Dark Matter - SOLO BSN
Composer: Mellits, Marc
Publisher: Dacia Music (Mark Mellits)
for solo bassoon (amplified)
by Marc Mellits (b. 1966) - American composer
“Dark Matter” is the first piece I composed fully, from beginning to end, after battling a long recovery from being diagnosed with a rare autoimmune disease (VKH). Of all the bizarre symptoms that I experienced, the most other worldly was blindness; I lost nearly all my eyesight in my right eye, and 50% in my left. This meant I could sense some light through my left eye, and was therefore not in complete darkness, thankfully, but it did put me into another world. There was never a moment when I did not trust my doctors in being able to repair the damage and halt the disease, however, this came at a cost. The drug therapy was equally as damaging, if not worse, than the disease itself. For ten months straight, I was not able to write music, not able to sleep, and I lost a bit of myself during this time. However, once the disease was finally pushed back, I began finishing “Titan,” a work I had started before the symptoms appeared.

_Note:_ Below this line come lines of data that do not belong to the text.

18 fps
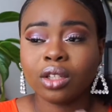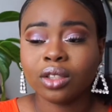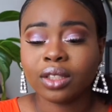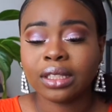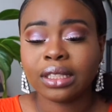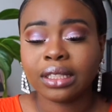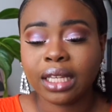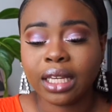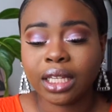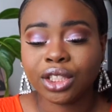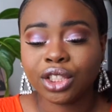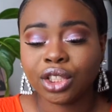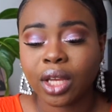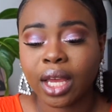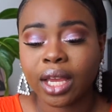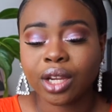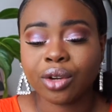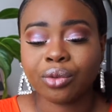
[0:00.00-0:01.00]
those things,
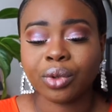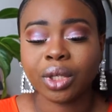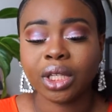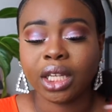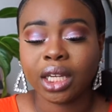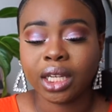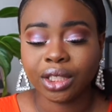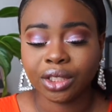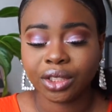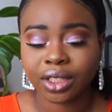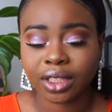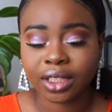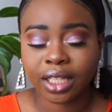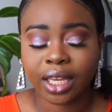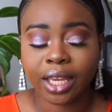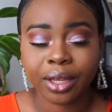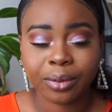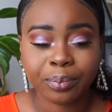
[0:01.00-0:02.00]
so I can really
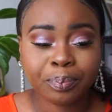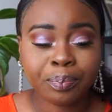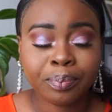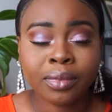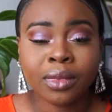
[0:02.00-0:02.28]
understand.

Much to my surprise, the music was filled with joy. The next piece I started was “Dark Matter,” which was the first work of mine to have material that was entirely post recovery. In a way, the electric guitar pedals and the processing are the disease, and the musical instrument is me and my eyesight. I wanted to take this experience of struggle and recovery and channel it into music. The path of recovery for me was continuously getting healthier overall, but there were a few setbacks when the disease fought back, which are depicted in the music itself. It was a battle -- a silent, blind, and dark scream -- a struggle. The timing of being asked to incorporate electric guitar effects pedals seemed too perfect of an opportunity to channel the energy of my disease into music, so I jumped at it. I cannot thank all the musicians involved in the consortium for “Dark Matter” enough, who were willing to go along with a piece written with electronics in mind; and to my friend Jacob Goforth for putting the consortium together and for having the bold idea of using effects pedals.